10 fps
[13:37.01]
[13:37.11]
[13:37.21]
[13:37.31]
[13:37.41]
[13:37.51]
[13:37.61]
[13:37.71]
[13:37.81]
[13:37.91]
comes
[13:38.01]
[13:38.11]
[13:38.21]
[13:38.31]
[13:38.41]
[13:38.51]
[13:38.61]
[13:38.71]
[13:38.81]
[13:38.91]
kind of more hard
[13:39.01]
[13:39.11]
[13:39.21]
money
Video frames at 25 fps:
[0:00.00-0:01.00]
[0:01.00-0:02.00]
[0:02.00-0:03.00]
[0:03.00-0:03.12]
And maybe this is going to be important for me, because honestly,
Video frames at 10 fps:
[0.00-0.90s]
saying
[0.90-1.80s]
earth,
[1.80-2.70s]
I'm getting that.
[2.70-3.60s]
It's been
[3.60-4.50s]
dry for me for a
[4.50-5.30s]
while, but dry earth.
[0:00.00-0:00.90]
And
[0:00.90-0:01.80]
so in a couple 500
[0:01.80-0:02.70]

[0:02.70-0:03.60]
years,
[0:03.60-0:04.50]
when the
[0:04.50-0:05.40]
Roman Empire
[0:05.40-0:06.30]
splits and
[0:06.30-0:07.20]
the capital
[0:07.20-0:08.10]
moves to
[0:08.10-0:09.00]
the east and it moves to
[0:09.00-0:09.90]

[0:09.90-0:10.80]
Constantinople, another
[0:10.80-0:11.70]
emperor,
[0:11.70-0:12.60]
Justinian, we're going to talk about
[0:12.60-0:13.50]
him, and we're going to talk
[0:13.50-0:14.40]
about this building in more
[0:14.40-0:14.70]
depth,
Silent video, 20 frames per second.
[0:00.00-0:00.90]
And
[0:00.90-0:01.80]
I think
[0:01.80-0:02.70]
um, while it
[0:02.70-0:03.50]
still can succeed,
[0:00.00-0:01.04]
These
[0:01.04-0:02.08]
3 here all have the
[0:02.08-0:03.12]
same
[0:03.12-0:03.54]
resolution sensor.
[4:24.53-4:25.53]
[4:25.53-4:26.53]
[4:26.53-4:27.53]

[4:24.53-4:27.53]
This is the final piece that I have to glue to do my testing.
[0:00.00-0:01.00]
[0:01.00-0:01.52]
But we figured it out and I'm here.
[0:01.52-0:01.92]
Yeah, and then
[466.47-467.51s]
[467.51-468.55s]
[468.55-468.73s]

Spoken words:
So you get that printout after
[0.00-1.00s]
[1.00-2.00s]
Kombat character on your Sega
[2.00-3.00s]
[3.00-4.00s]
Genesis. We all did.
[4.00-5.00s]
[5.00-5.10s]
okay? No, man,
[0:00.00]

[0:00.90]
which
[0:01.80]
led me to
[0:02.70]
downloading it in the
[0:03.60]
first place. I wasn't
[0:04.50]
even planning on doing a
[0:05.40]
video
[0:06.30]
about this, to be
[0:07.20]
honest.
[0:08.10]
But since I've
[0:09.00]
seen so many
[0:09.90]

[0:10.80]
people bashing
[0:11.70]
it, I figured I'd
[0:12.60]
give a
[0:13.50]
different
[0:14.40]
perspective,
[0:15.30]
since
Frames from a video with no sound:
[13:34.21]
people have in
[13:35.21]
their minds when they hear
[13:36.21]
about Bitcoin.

────

#### Your instructions
Retype each record, matching it exactly.

#### Answer to this task
10 fps
[13:37.01]
[13:37.11]
[13:37.21]
[13:37.31]
[13:37.41]
[13:37.51]
[13:37.61]
[13:37.71]
[13:37.81]
[13:37.91]
comes
[13:38.01]
[13:38.11]
[13:38.21]
[13:38.31]
[13:38.41]
[13:38.51]
[13:38.61]
[13:38.71]
[13:38.81]
[13:38.91]
kind of more hard
[13:39.01]
[13:39.11]
[13:39.21]
money
Video frames at 25 fps:
[0:00.00-0:01.00]
[0:01.00-0:02.00]
[0:02.00-0:03.00]
[0:03.00-0:03.12]
And maybe this is going to be important for me, because honestly,
Video frames at 10 fps:
[0.00-0.90s]
saying
[0.90-1.80s]
earth,
[1.80-2.70s]
I'm getting that.
[2.70-3.60s]
It's been
[3.60-4.50s]
dry for me for a
[4.50-5.30s]
while, but dry earth.
[0:00.00-0:00.90]
And
[0:00.90-0:01.80]
so in a couple 500
[0:01.80-0:02.70]

[0:02.70-0:03.60]
years,
[0:03.60-0:04.50]
when the
[0:04.50-0:05.40]
Roman Empire
[0:05.40-0:06.30]
splits and
[0:06.30-0:07.20]
the capital
[0:07.20-0:08.10]
moves to
[0:08.10-0:09.00]
the east and it moves to
[0:09.00-0:09.90]

[0:09.90-0:10.80]
Constantinople, another
[0:10.80-0:11.70]
emperor,
[0:11.70-0:12.60]
Justinian, we're going to talk about
[0:12.60-0:13.50]
him, and we're going to talk
[0:13.50-0:14.40]
about this building in more
[0:14.40-0:14.70]
depth,
Silent video, 20 frames per second.
[0:00.00-0:00.90]
And
[0:00.90-0:01.80]
I think
[0:01.80-0:02.70]
um, while it
[0:02.70-0:03.50]
still can succeed,
[0:00.00-0:01.04]
These
[0:01.04-0:02.08]
3 here all have the
[0:02.08-0:03.12]
same
[0:03.12-0:03.54]
resolution sensor.
[4:24.53-4:25.53]
[4:25.53-4:26.53]
[4:26.53-4:27.53]

[4:24.53-4:27.53]
This is the final piece that I have to glue to do my testing.
[0:00.00-0:01.00]
[0:01.00-0:01.52]
But we figured it out and I'm here.
[0:01.52-0:01.92]
Yeah, and then
[466.47-467.51s]
[467.51-468.55s]
[468.55-468.73s]

Spoken words:
So you get that printout after
[0.00-1.00s]
[1.00-2.00s]
Kombat character on your Sega
[2.00-3.00s]
[3.00-4.00s]
Genesis. We all did.
[4.00-5.00s]
[5.00-5.10s]
okay? No, man,
[0:00.00]

[0:00.90]
which
[0:01.80]
led me to
[0:02.70]
downloading it in the
[0:03.60]
first place. I wasn't
[0:04.50]
even planning on doing a
[0:05.40]
video
[0:06.30]
about this, to be
[0:07.20]
honest.
[0:08.10]
But since I've
[0:09.00]
seen so many
[0:09.90]

[0:10.80]
people bashing
[0:11.70]
it, I figured I'd
[0:12.60]
give a
[0:13.50]
different
[0:14.40]
perspective,
[0:15.30]
since
Frames from a video with no sound:
[13:34.21]
people have in
[13:35.21]
their minds when they hear
[13:36.21]
about Bitcoin.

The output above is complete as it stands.